誰下令開炮,誰就是帝國的罪人,誰就會遺臭萬年,擁立雍仁殿下也可以利用這些民眾。

我們要告訴百姓們,現任天蝗和國內們沆瀣一氣,準備對接收財閥財產的百姓進行抓捕。

為了帝國,為了公義,必須選出一個具有憐憫之心,又愛民如子的新天蝗統帥帝國前進。”

高!

實在是高!

幾個鬼子眉開眼笑,岡本君不愧是兵變行動的軍師,不費吹灰之力就解決了兩個大難題。

暴民這招真的妙,轉移敵人視線,讓敵人投鼠忌器,壯大己方的聲勢,標準的一箭三雕。

總之有了明確的計劃,所有人行動起來,有人聯絡雍仁,有人安排防禦,有人組織民眾。

安藤輝三則準備去電話房看一看,那裡有直通第八師團的內部線路,或許能跟雍仁通話。

“安藤君,請等一等。

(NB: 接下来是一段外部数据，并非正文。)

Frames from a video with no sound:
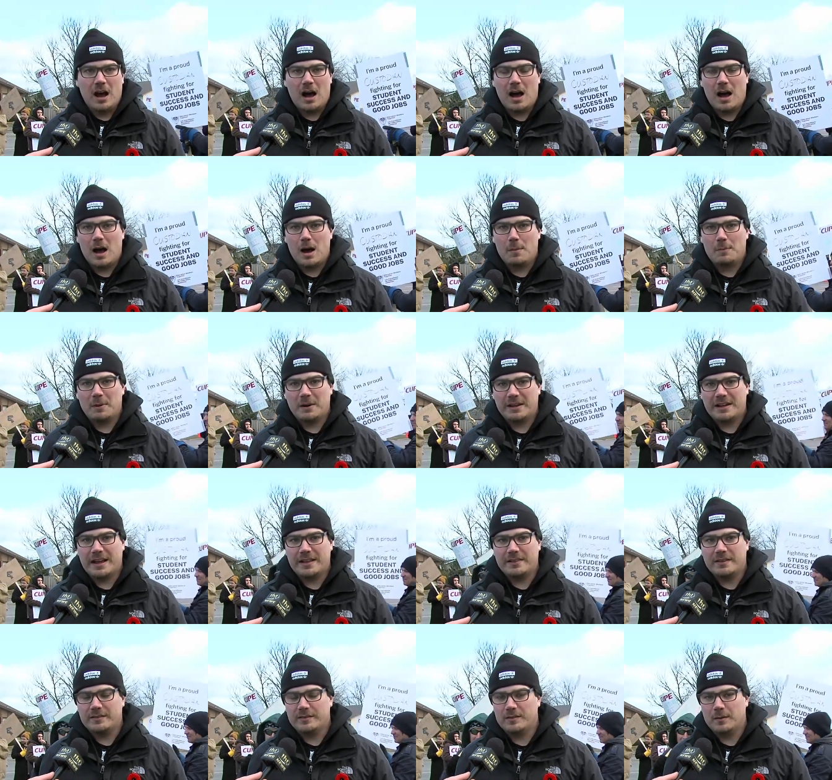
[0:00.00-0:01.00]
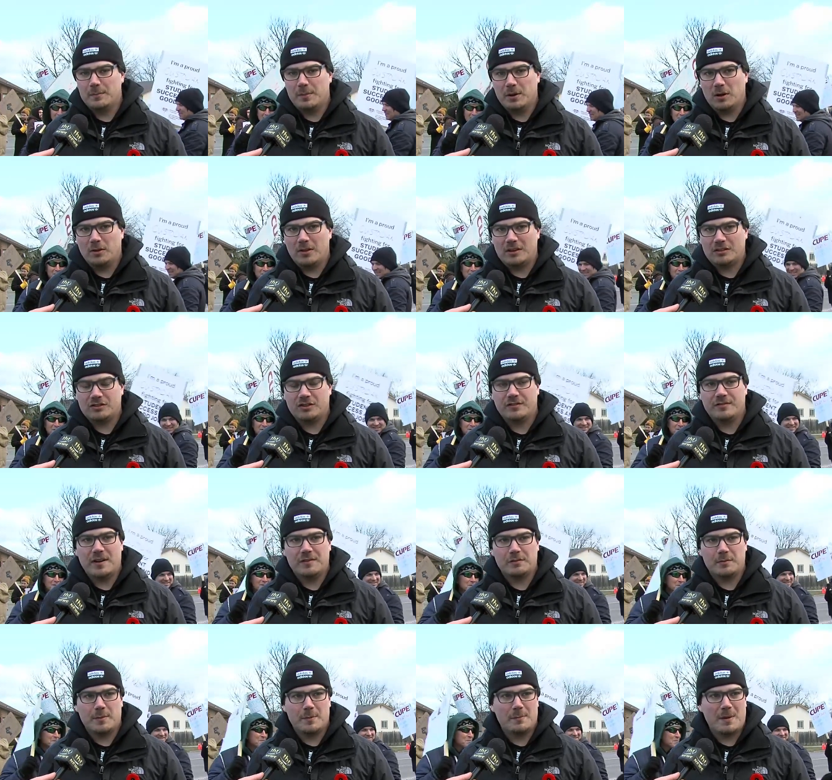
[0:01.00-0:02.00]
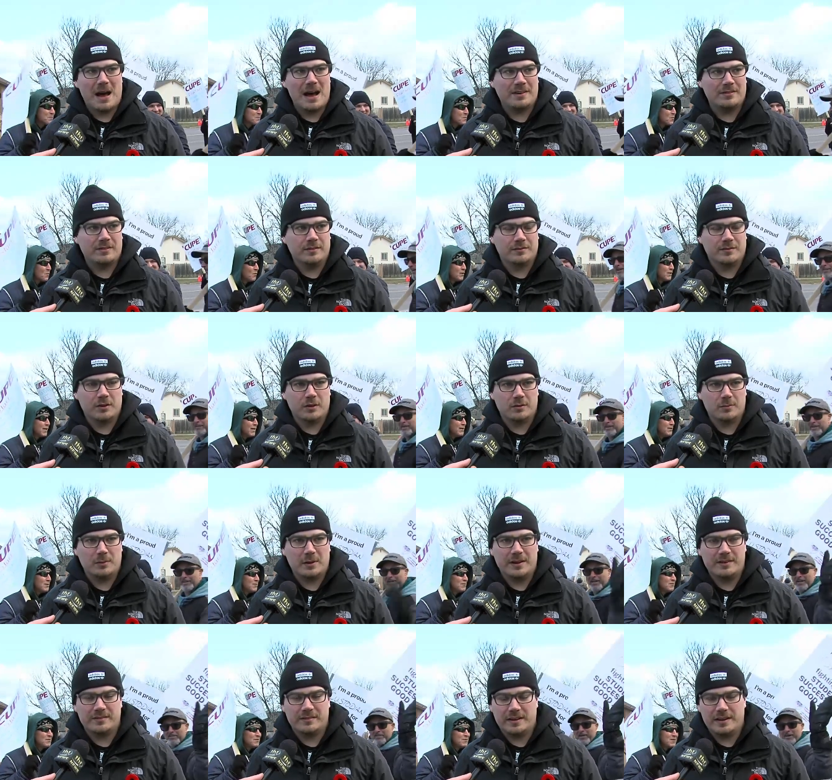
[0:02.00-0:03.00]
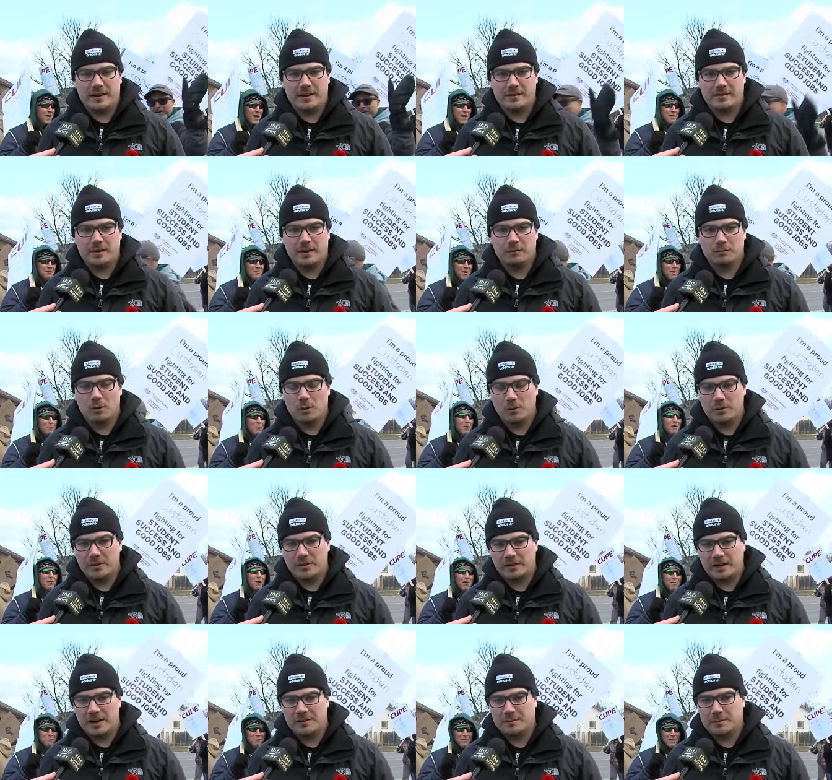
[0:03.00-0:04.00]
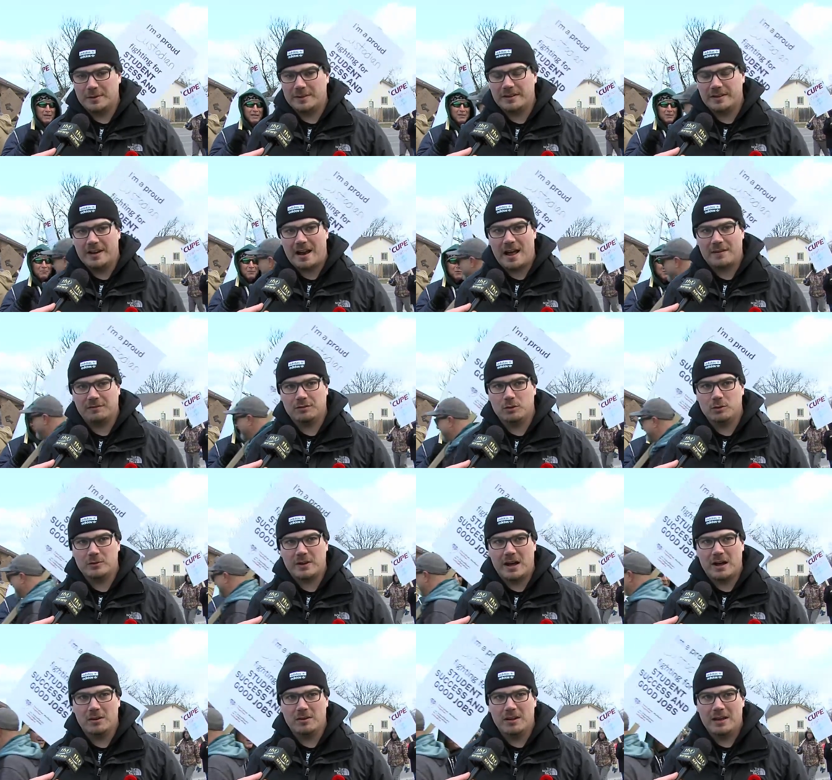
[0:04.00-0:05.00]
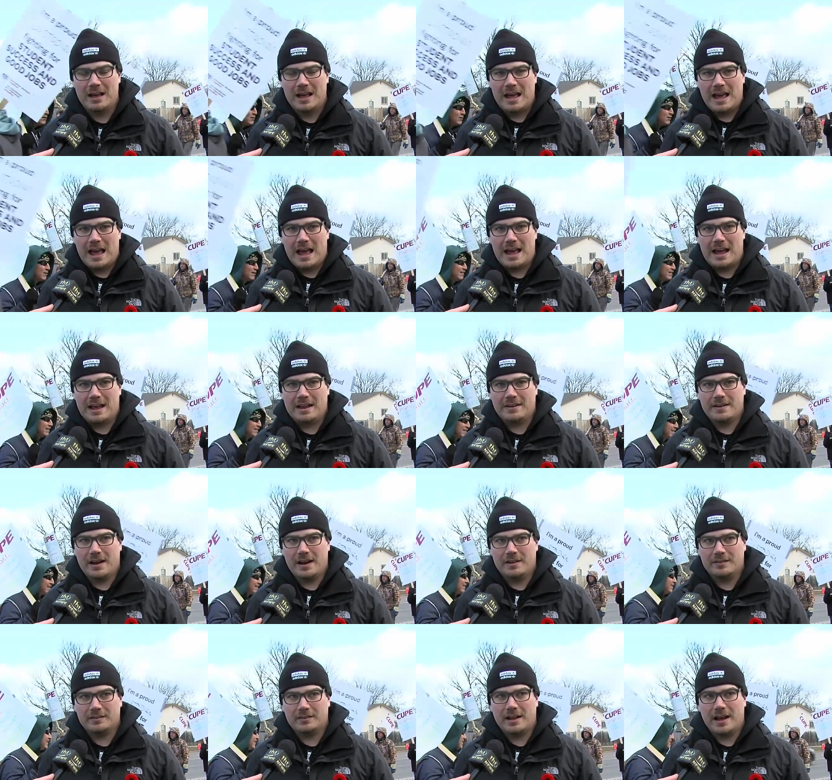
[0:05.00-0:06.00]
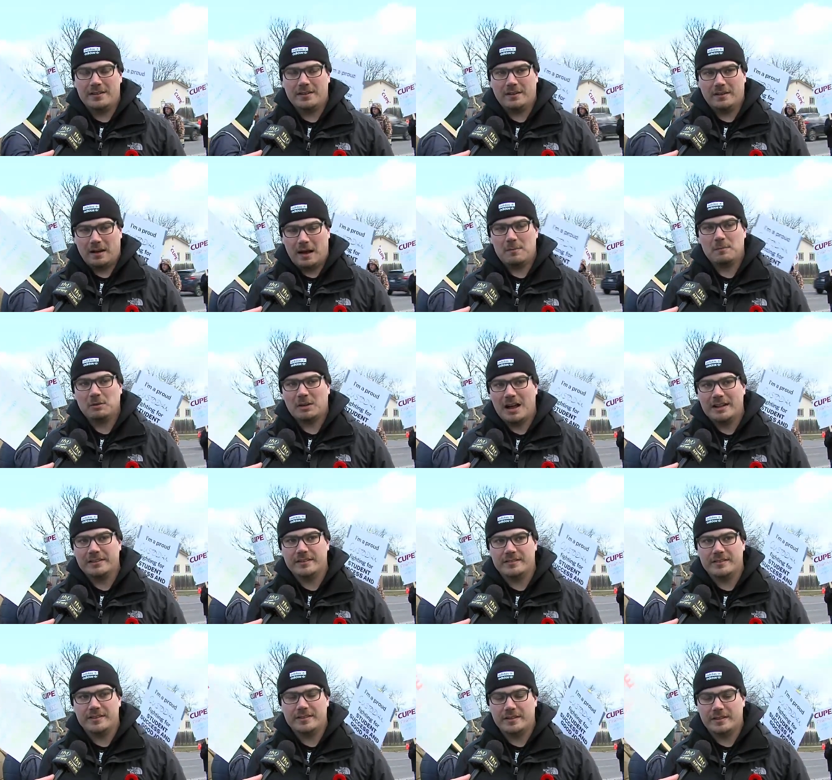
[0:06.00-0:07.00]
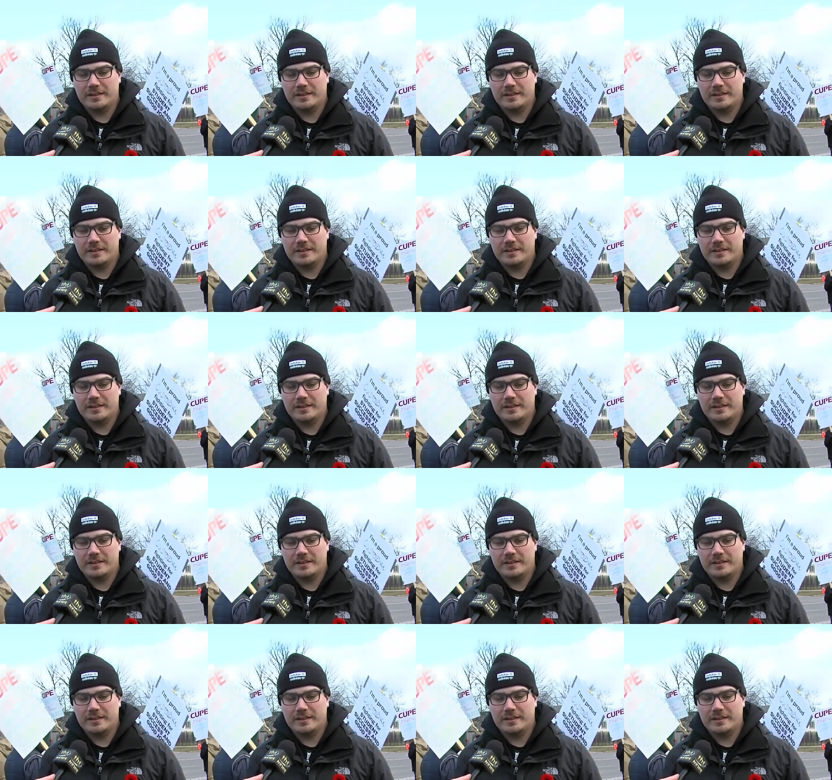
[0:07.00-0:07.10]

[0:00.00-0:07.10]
Uh, but again, this is a bill that should have never been passed in the first place. It is a road that the government didn't have to go down, and uh, it's glad that I'm glad to see that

”

左重連忙攔住他,然後將對方拉到角落裡附耳說了幾句,安藤輝三的臉色隨即一變再變。

考慮了幾秒鐘,他正色對左重說道:“感謝岡本君的提醒,我會讓親王殿下小心處理此事。

這次多虧了你的幫助,否則行動不會如此順利,請放心吧,我們一定會戰勝所有的敵人。

到那時,你會成為東京日日新聞的社長,我也會成為軍中新的高層,讓我們一起奮鬥吧。”

安藤輝三亢奮的拍拍左重的肩膀,說著傻子都不相信的鬼話,臉蛋兩側閃過病態的紅暈。

左重瞥了瞥他,非常開心的笑了,好啊,不怕你鹹魚,就怕你沒野心,有野心才有動力。

等到雍仁就位,這個遊戲也快要結束了,下次來東京,恐怕就是戰爭勝利的那一天了吧。

看著窗外東京的遍地烽火,左重揹著手遠遠的眺望西方,默默欣賞著這道美麗的風景線。